Fifty Years of Bleeding. In the last fifty years the democratic tradition in Czechoslovakia has been exposed to three waves of repression : the Nazi (as a result of the Munich Agreement in 1938), the Stalinist (after the February communist putch in 1948) and the "normalization" (after the supression of the Prague Spring in 1968). In all three cases it was first and foremost the legacy of the philosopher and humanist, the first president of the Czechoslovak republic, T.G. Masaryk, which was to be annihilated. The Nazi repression was motivated by racial and nationalistic hatred and was marked by extraordinary cruelty tending towards physical liquidation of the representatives of the national spirit. The Stalinist repression was fuelled by class-based hatred and ideological self-righteousness ; its main aim was to manipulate intellectual life reducing it to one direction only ; but judicial homicide was also in its portfolio of repressive measures.

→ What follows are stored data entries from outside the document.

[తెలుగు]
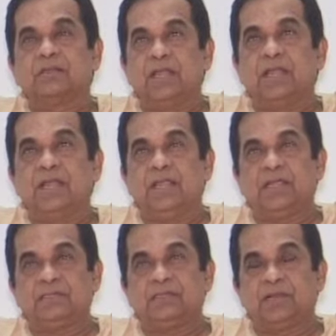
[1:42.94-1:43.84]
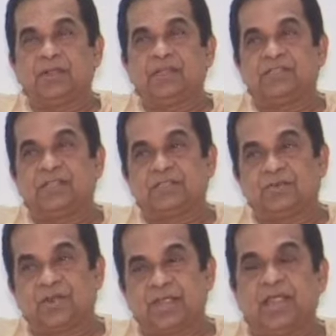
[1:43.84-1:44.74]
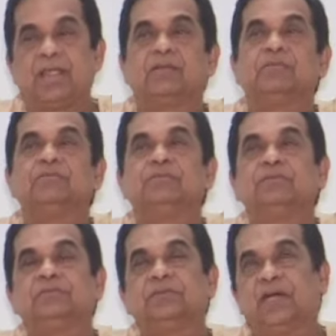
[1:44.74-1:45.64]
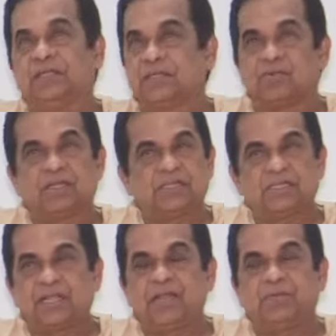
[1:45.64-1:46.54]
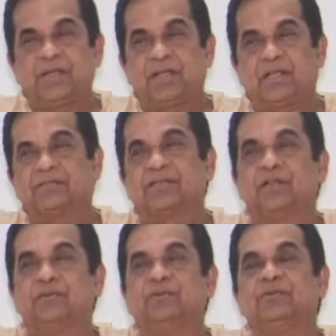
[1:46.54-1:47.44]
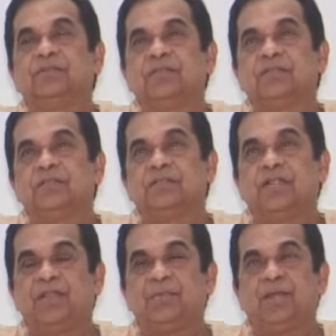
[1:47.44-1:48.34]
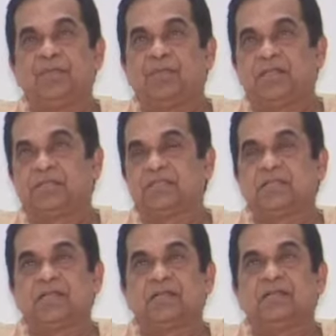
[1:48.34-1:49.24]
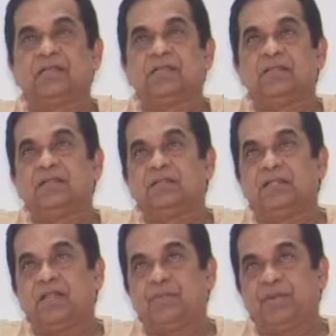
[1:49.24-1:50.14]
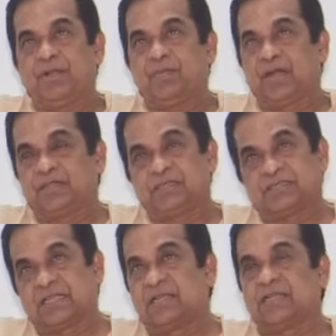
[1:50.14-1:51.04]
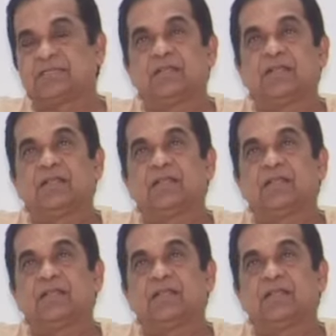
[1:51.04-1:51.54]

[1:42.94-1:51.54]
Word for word: తల్లి జన్మనిచ్చినంత వరకే ఆ తర్వాత తండ్రి పడే కష్టాలు తండ్రి పడే బాధ్యత తండ్రి పడే మానసిక సంఘర్షణ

The third wave of repression which is still going on is an expression of political rivalry. It does not aim at physical liquidation but deprives the nonconformists of work in the field of their intellectual capacity and often of a decent existence in general ; they are subjected to various kinds of harassment. In spite of all these repressions free thought could not be fully suppressed. Even in the most affected branches of Czechoslovak culture such as philosophy, sociology and historiography, the power of resistance is remarkable. Every period of relaxation, however short it might have been, such as the 1945-48 period or the late 1960s, brought an upsurge of free creative activity. In the last ten years independent intellectual activity has found its most effective means of expression in the "samizdat" literature. The unnatural situation requires uncustomary measures in order to cope with it. The Charter 77, a loosely knit association daring to voice alternative views and valuations within the frame of law, has become the beacon in what still can be described with Arthur Koestler as the Darkness at noon.